What is needed:
Leave the pictures out, and repeat exactly each line from the one that holds "(1.00 s to 1.20 s)" through the final line of the entries below.

Saved data entries:

• • • • •

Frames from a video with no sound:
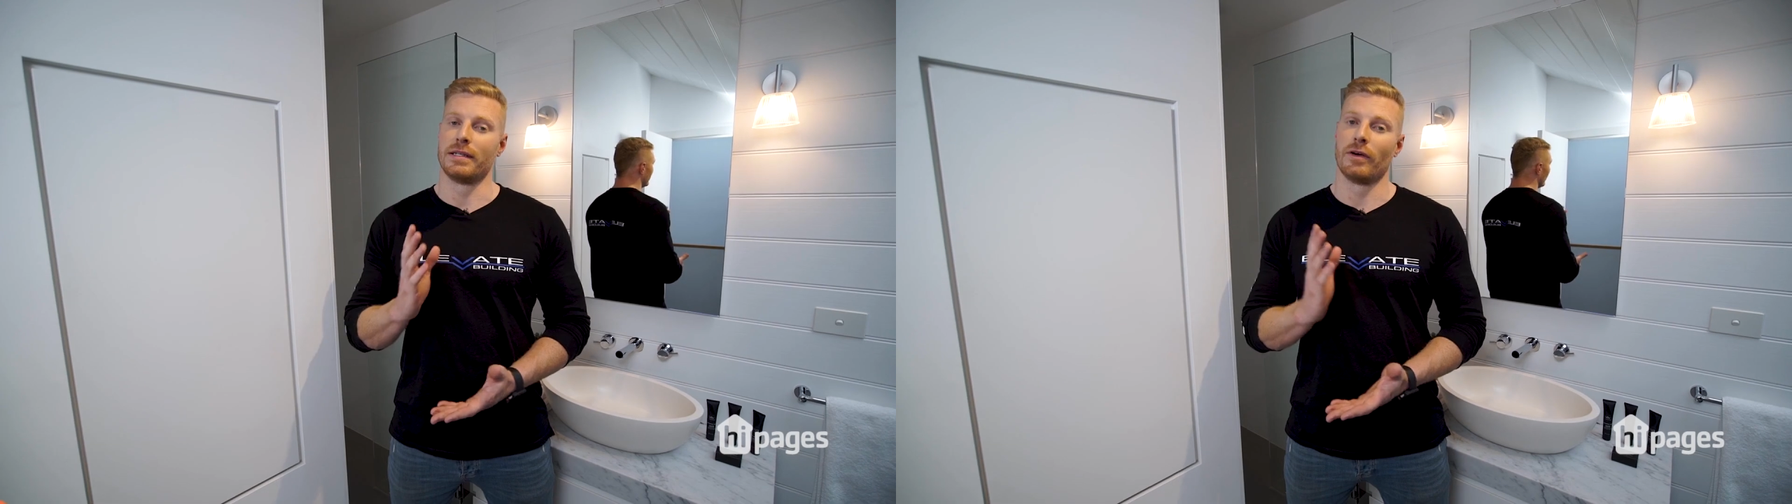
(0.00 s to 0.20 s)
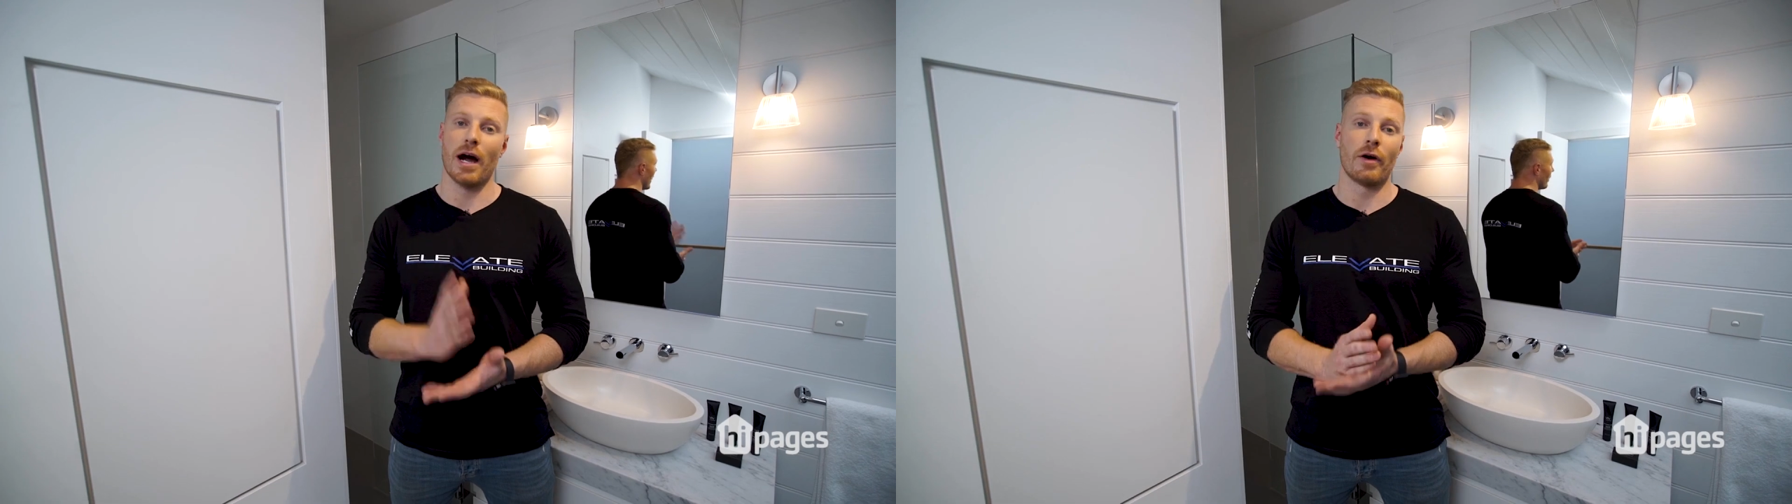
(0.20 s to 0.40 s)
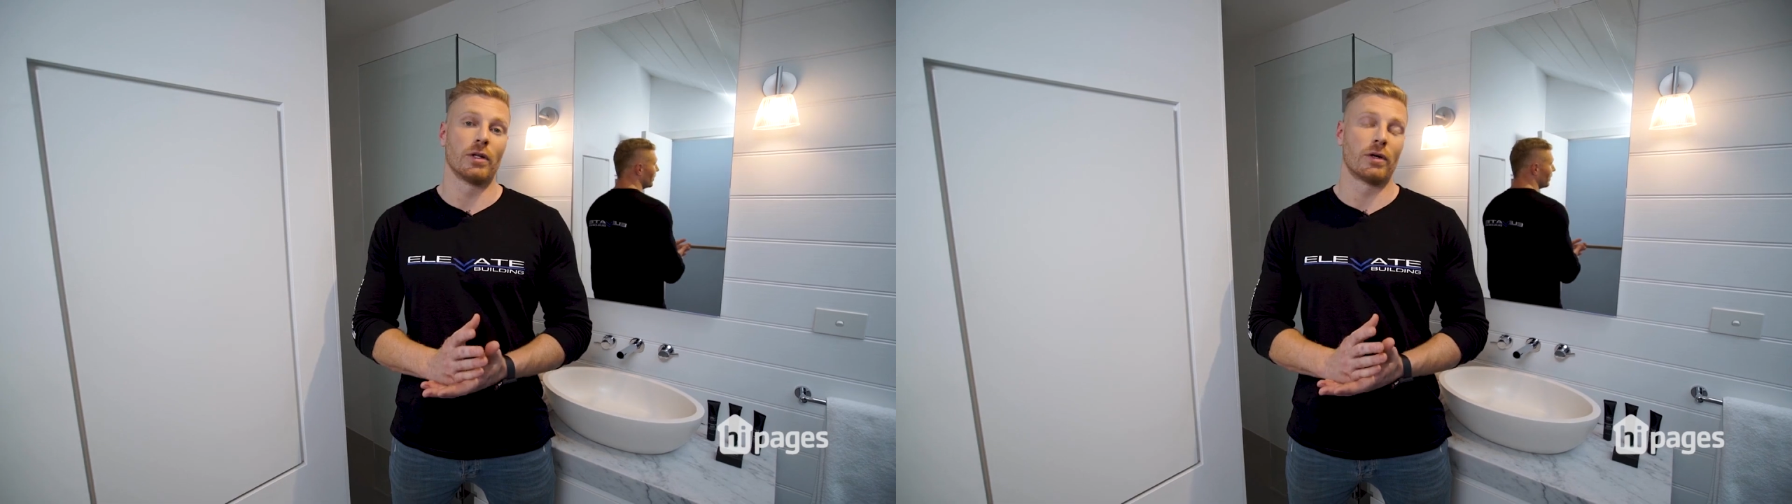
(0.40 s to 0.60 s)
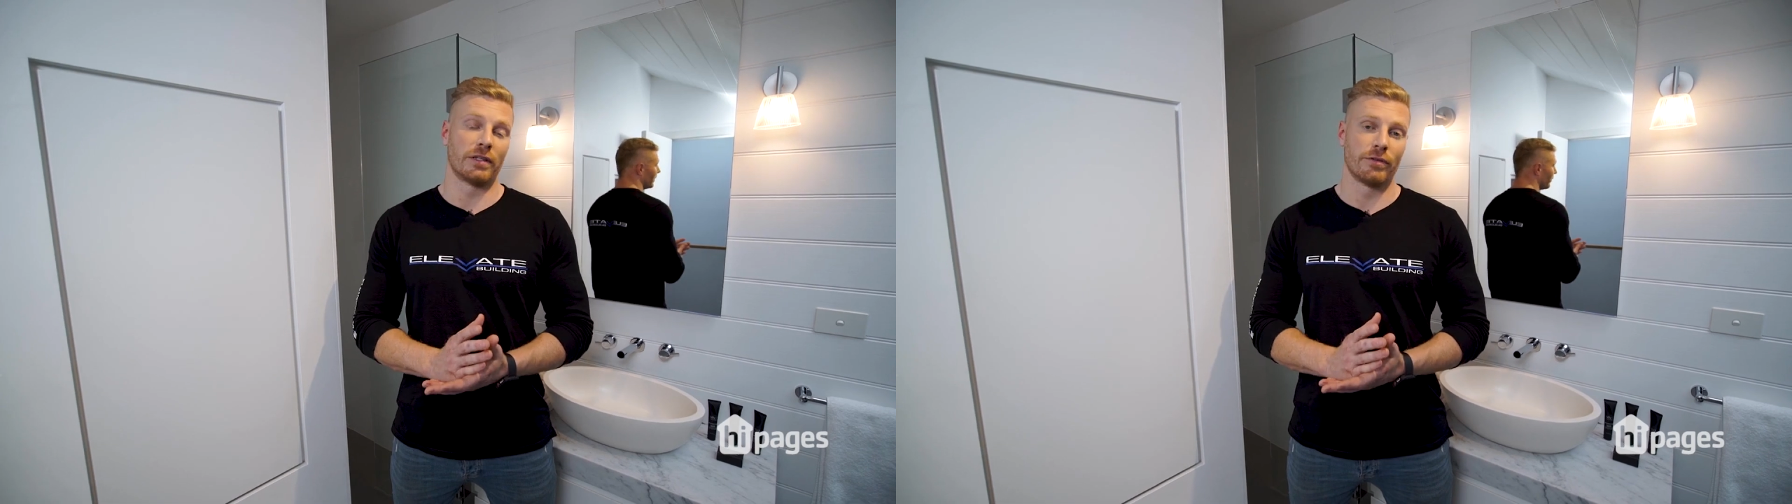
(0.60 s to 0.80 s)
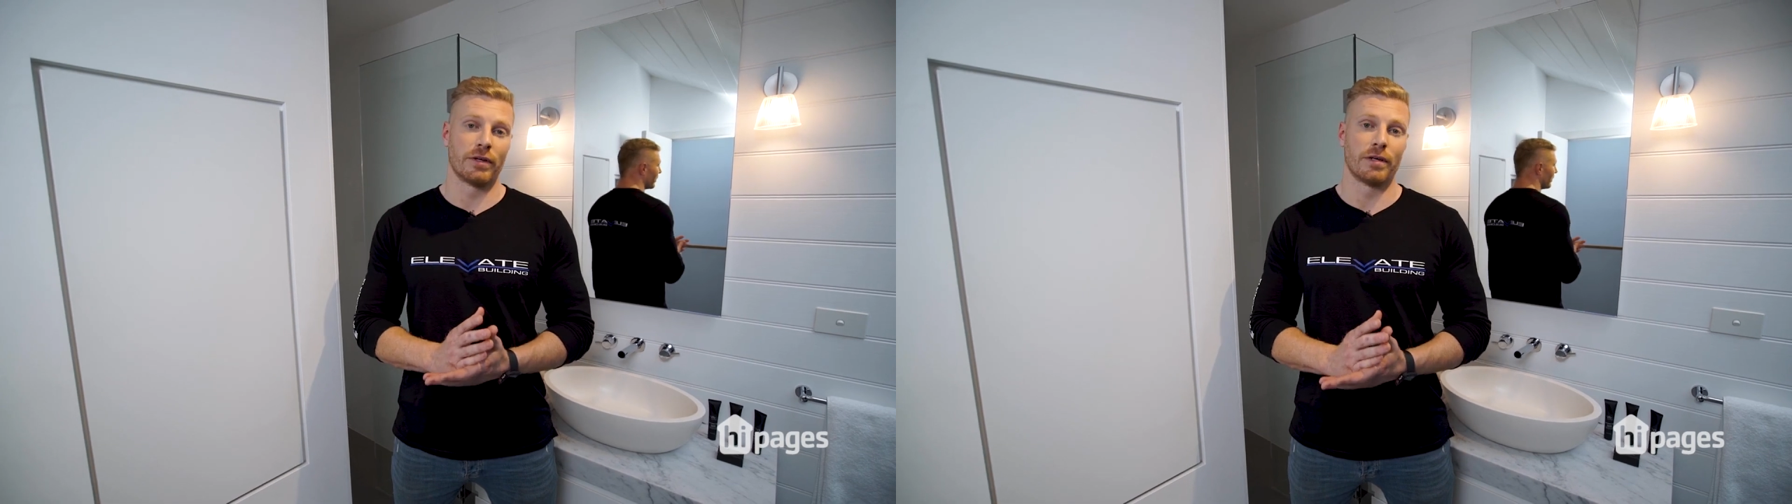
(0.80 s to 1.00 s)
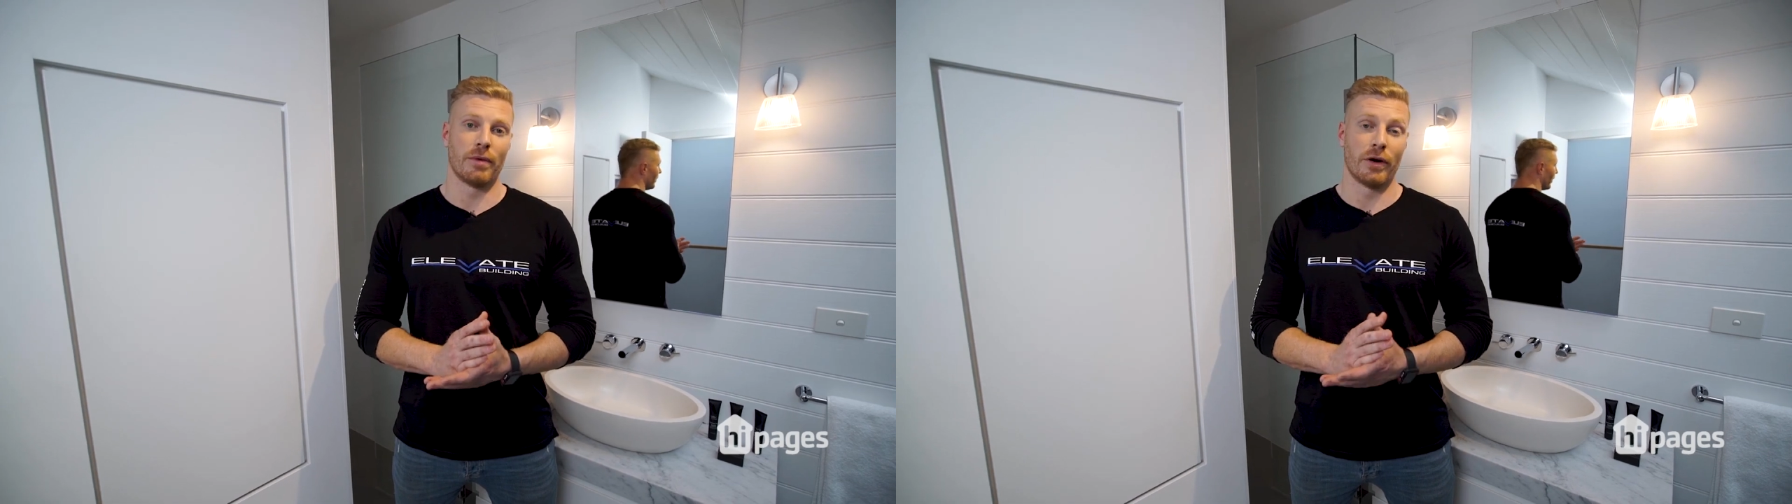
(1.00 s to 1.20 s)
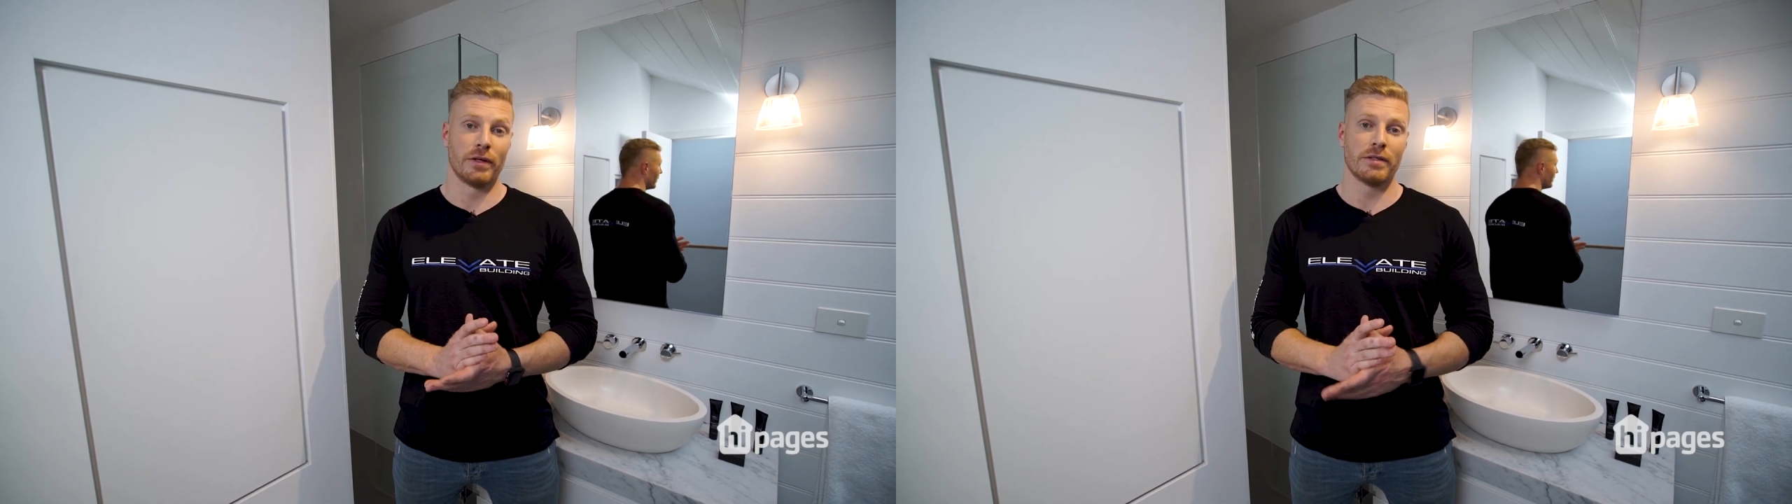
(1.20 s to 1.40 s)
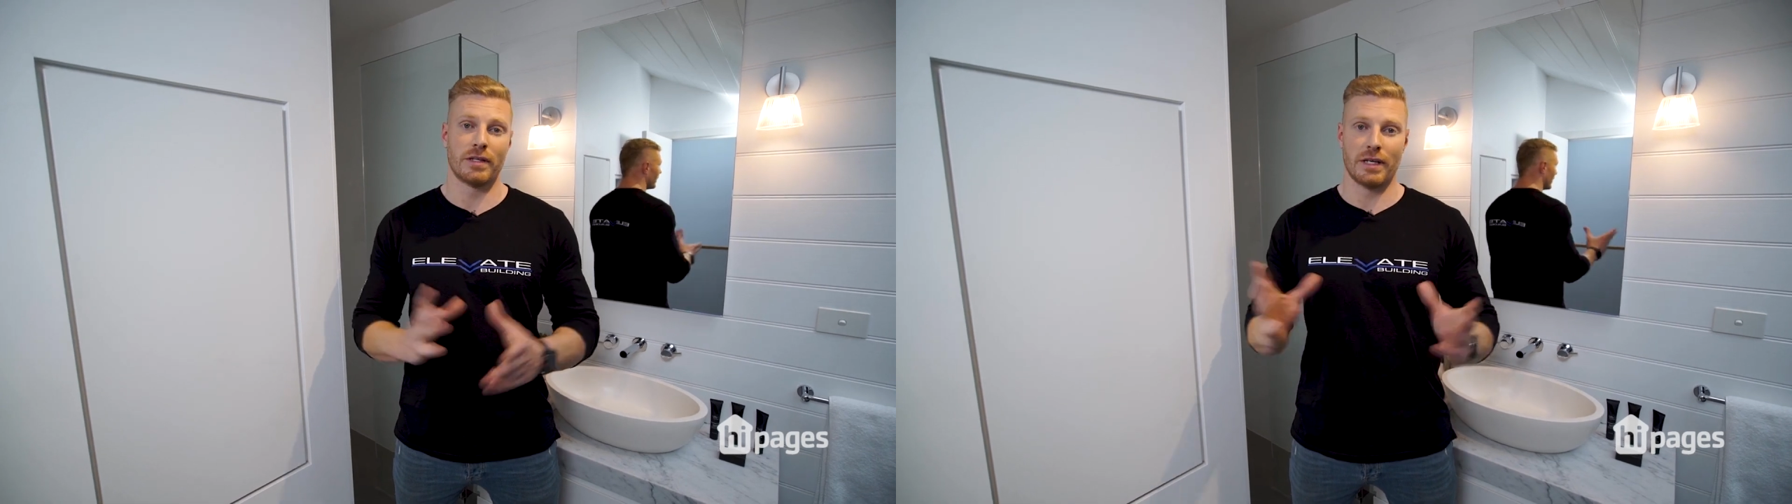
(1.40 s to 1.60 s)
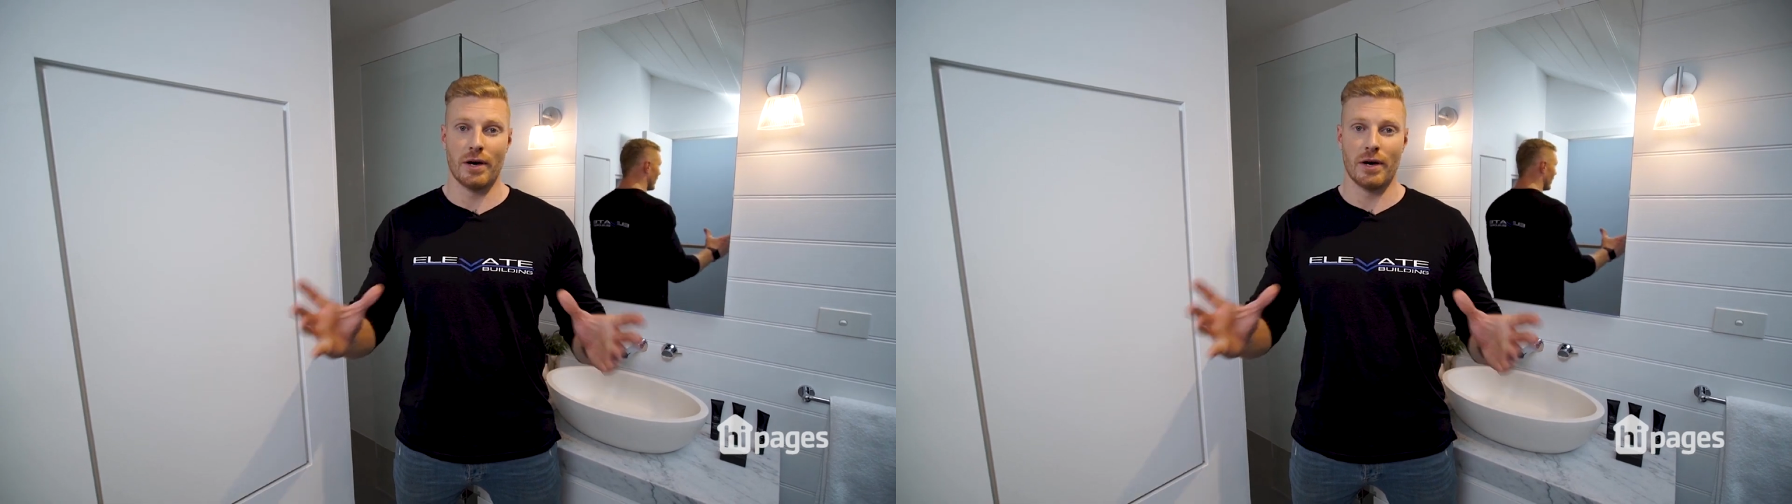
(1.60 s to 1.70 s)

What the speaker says: there are a lot of different components that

• • • • •

Output of the exercise:
(1.00 s to 1.20 s)
(1.20 s to 1.40 s)
(1.40 s to 1.60 s)
(1.60 s to 1.70 s)

What the speaker says: there are a lot of different components that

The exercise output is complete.